Shrek normalized this idea of ironic self-awareness. In the years following the release of Shrek, it became increasingly common for movies aimed at children to be more preoccupied with calling out narrative conventions than skillfully executing them. This influence is even felt on recent films like Scoob! or Trolls World Tour. Even Klaus, a largely old-fashioned animated film, still needs a snarky quipping lead and a badass take on Santa. Klaus features a needle-drop of “How You Like Me Now?”
It isn’t just children’s films. At the start of the 1990s, mainstream American cinema entered a period that Jim Collins described as “the New Sincerity,” singling out critical and commercial hits like Field of Dreams and Dances with Wolves.
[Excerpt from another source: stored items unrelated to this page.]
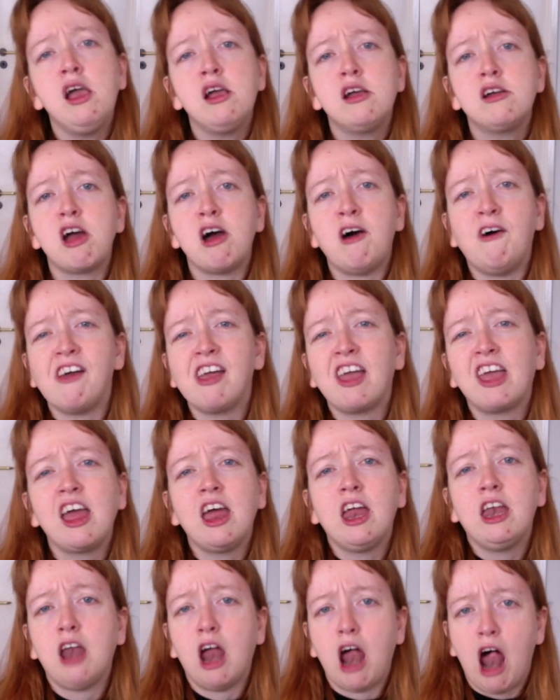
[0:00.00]
going
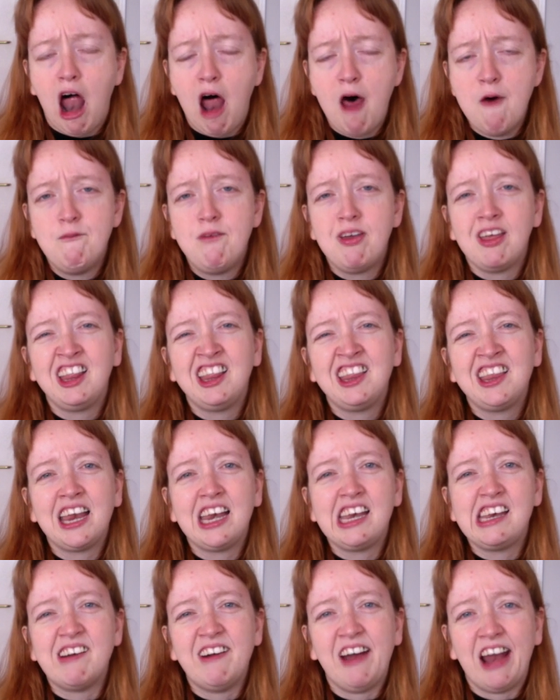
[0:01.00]
in
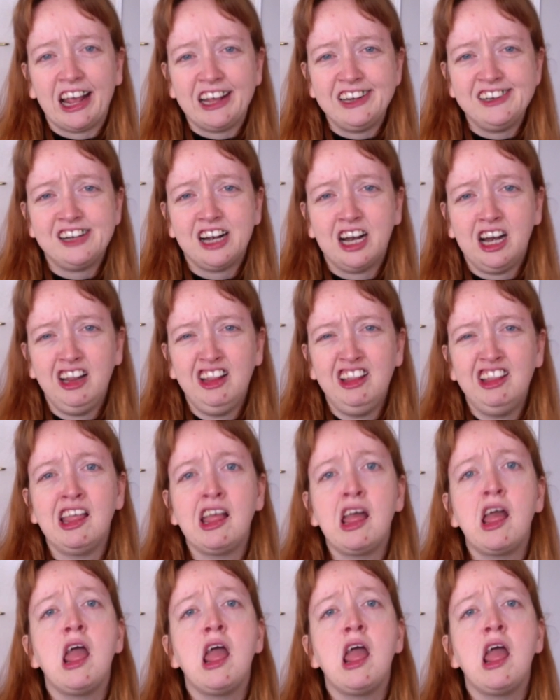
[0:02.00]
opposite directions,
There was perhaps some cynicism in the thriving indie cinema of the decade, but even that tends to be exaggerated. Many of the biggest box office smashes of the decade were achingly sincere, movies like Titanic, Forrest Gump, and Ghost.
In contrast, modern blockbusters employ the same ironic self-awareness as Shrek, cracking jokes at their own narrative conventions. This is particularly true of the Marvel Cinematic Universe, the highest-grossing franchise in the world. In Avengers: Infinity War, two separate characters make the exact same joke about how Dr. Strange (Benedict Cumberbatch) looks like an entertainer at a children’s party. These characters make that joke within 10 minutes of each other and one of them is an alien.
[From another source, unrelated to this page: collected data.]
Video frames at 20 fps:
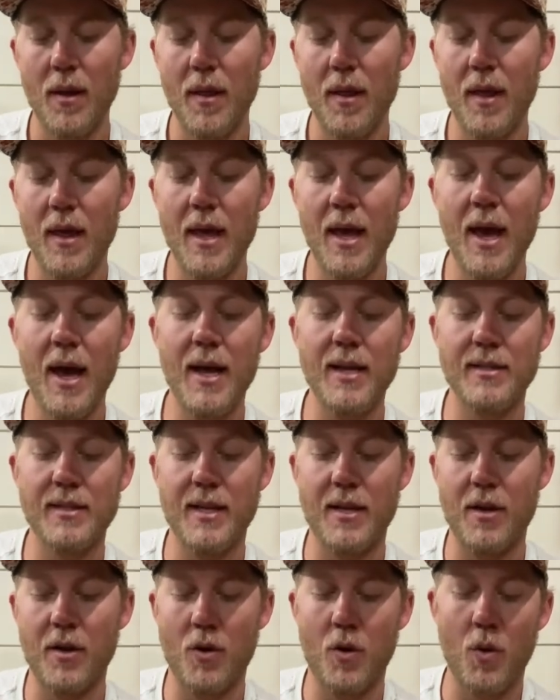it has
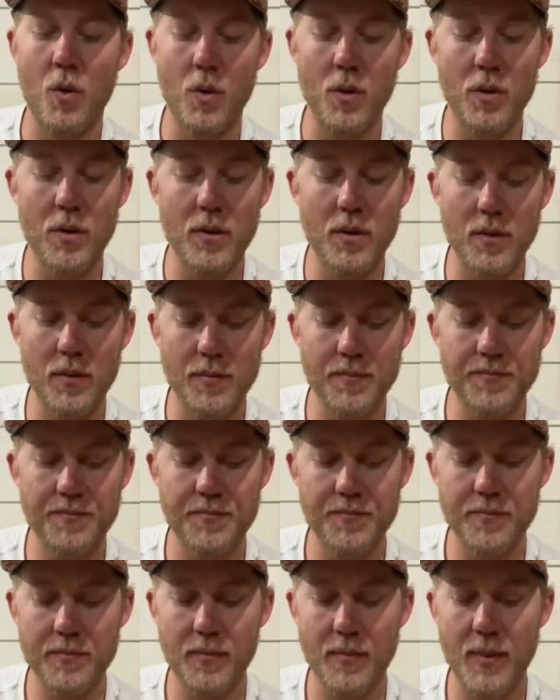like a cool,
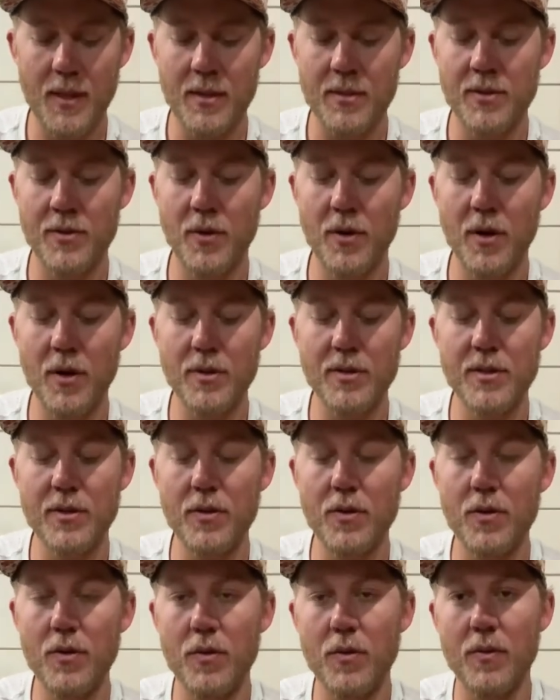so it goes
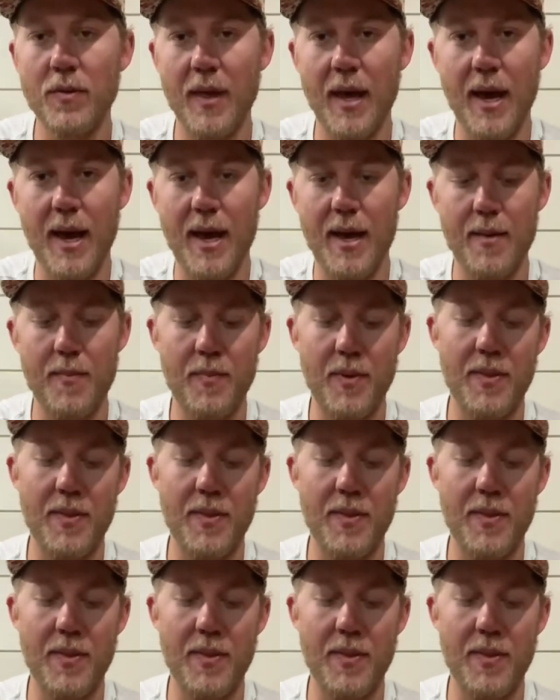through that, but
Modern pop culture relies on this ironic self-awareness for a reason. The cultural criticism has grown increasingly dependent on snark, as demonstrated by the emergence of channels like CinemaSins or Honest Trailers. As such, films are often criticized for taking themselves too seriously. After all, directors who don’t hide behind irony, like Christopher Nolan, are often attacked for being “self-serious.” It’s important for films to get there first, to preemptively disarm those criticisms. After all, if everything is a joke, it’s best to be in on it.
This irony extends even beyond the cultural sphere, informing and shaping a lot of contemporary politics. Engagement and discussion become impossible because true intentions are disguised behind a layer of winking self-awareness. It is difficult to parse actual meaning from statements because it’s all couched in knowing irony. Looking back on Shrek from this vantage point, it’s hard not to resent the film for its role as herald of this age of irony.
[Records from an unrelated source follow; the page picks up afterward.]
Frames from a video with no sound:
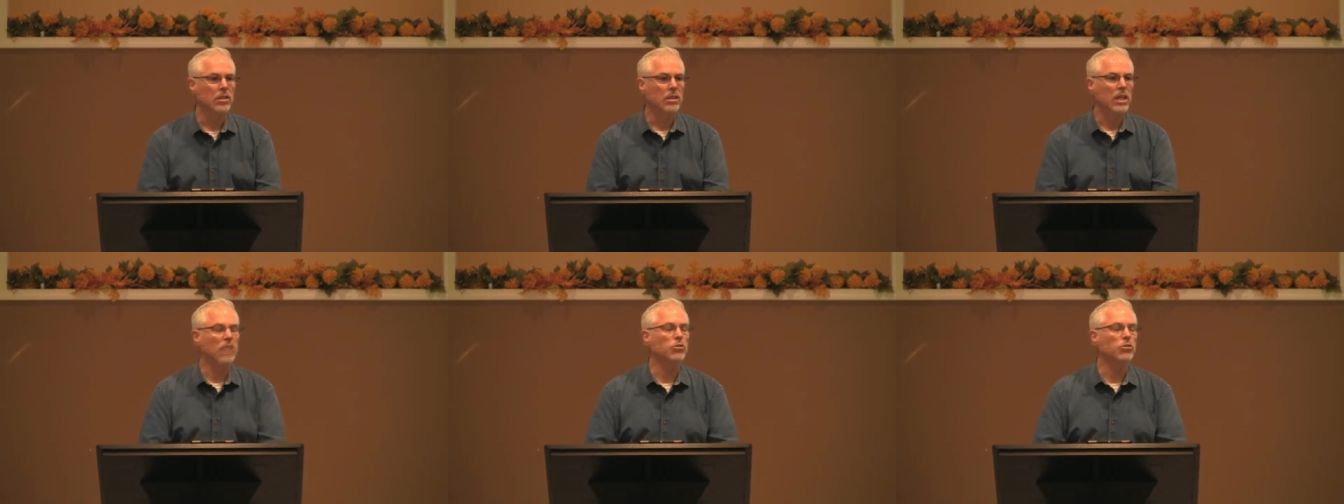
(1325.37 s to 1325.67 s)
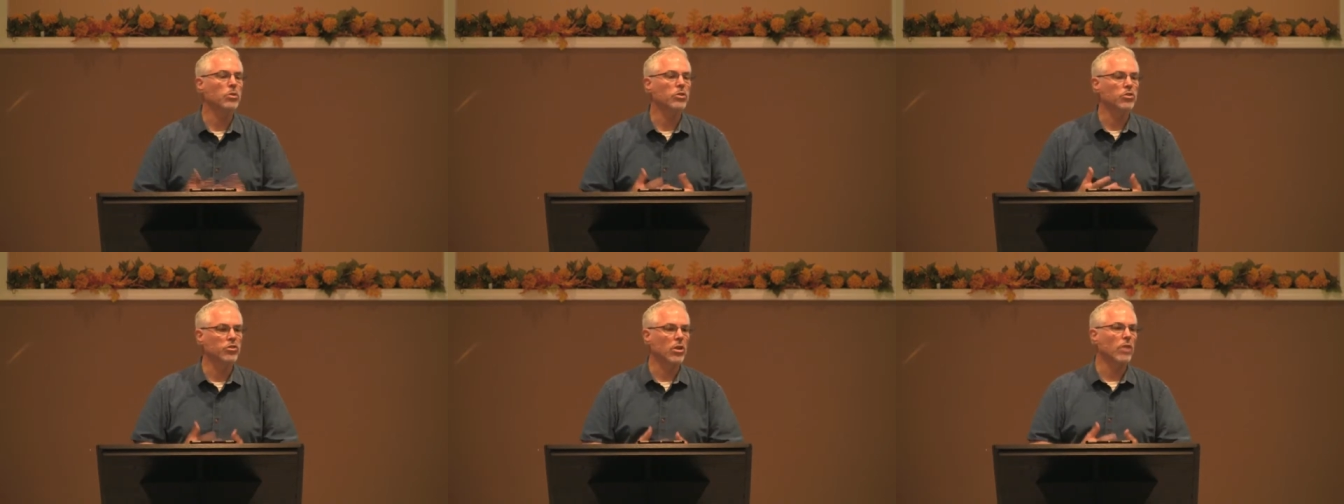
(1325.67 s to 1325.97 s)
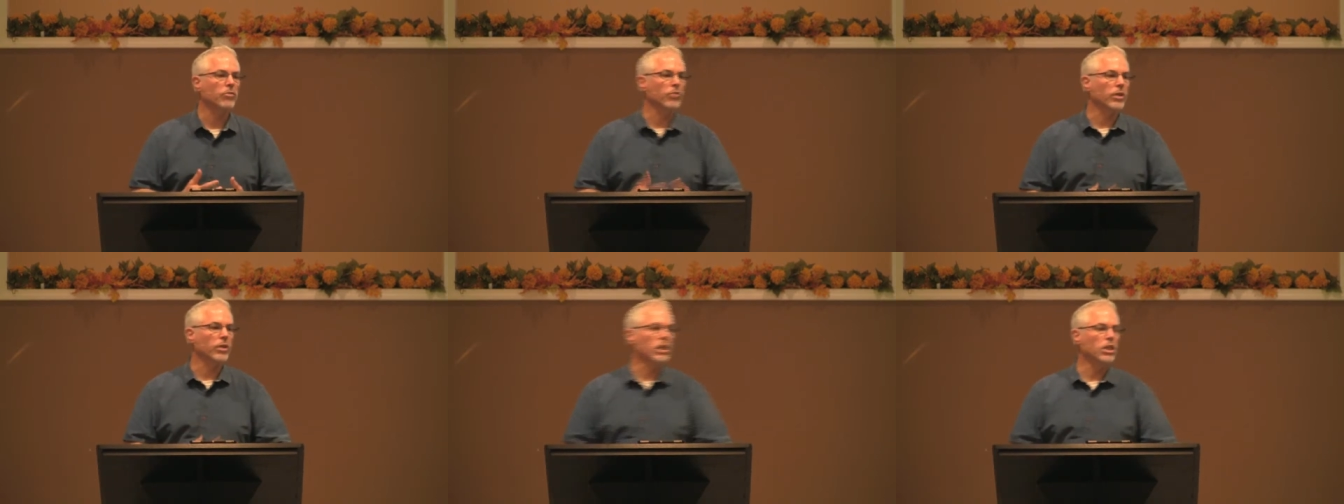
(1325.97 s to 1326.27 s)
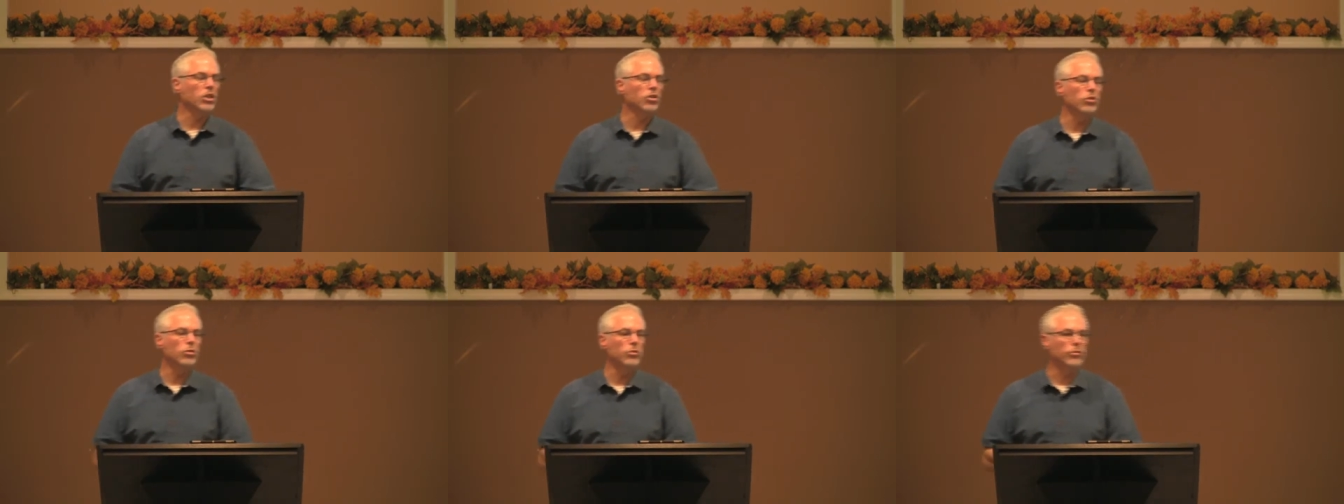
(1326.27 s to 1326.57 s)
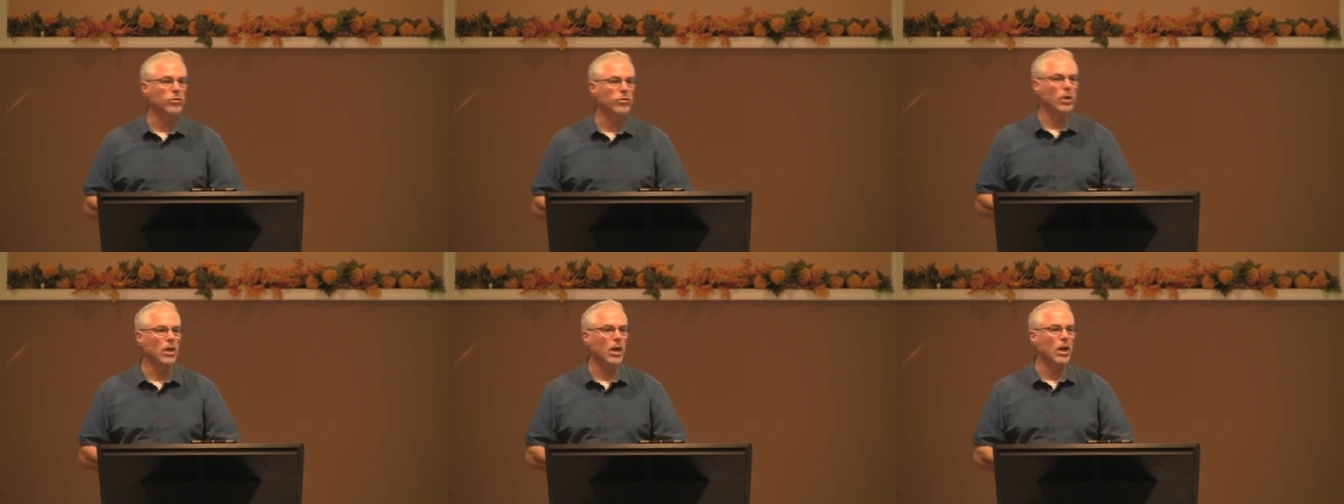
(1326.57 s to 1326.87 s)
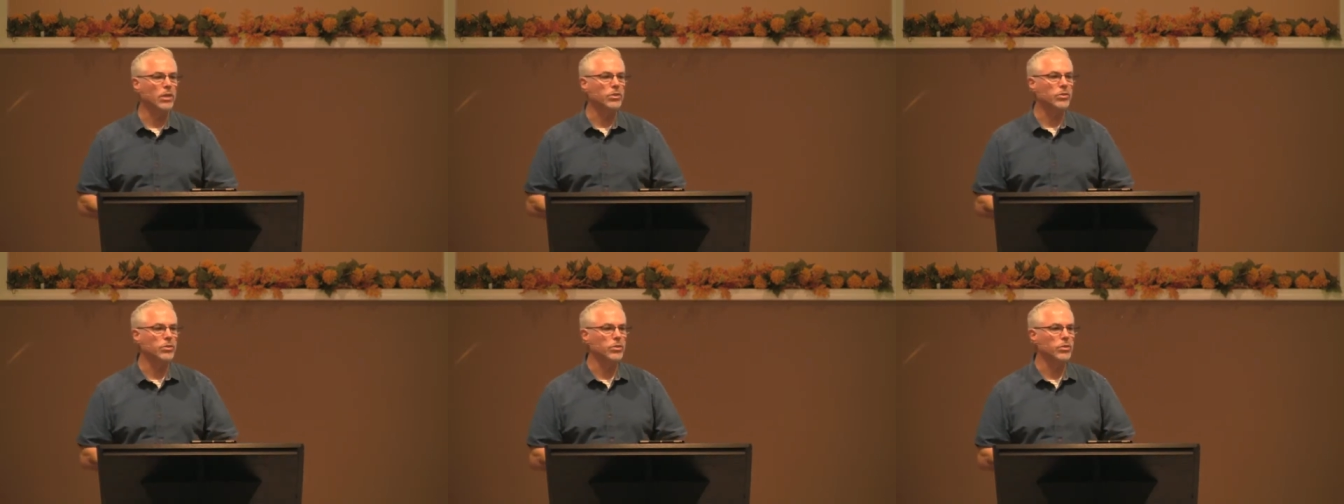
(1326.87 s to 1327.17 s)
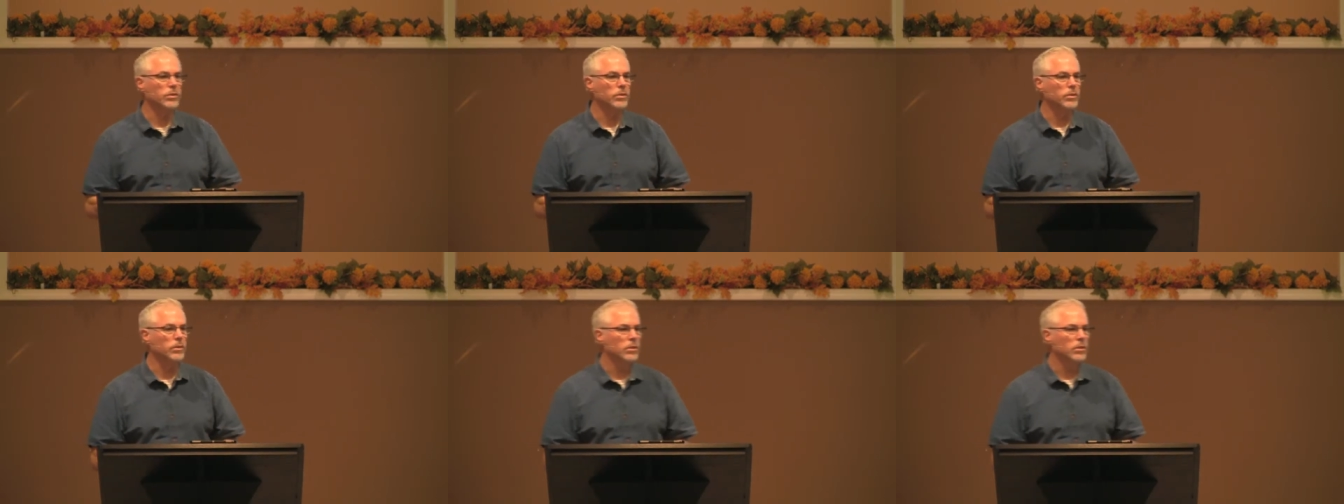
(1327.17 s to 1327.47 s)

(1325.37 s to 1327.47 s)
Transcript: That's what suffering can do for us.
That’s a lot of weight to put on any film, let alone a cartoon about a sassy Scottish ogre. Shrek helped popularize the ironic tone that came to dominate popular culture, particularly family media and blockbuster cinema, but it didn’t manifest that irony out of thin air. Film is a mirror just as often as it is a window. Shrek tapped into something that was running through the culture of the time. It brought it to the fore, feeling like an antidote to decades of saccharine sentimentality.
When it first premiered, Shrek was a much-needed breath of fresh air. However, even the freshest air feels stale when it has been recycled for two decades.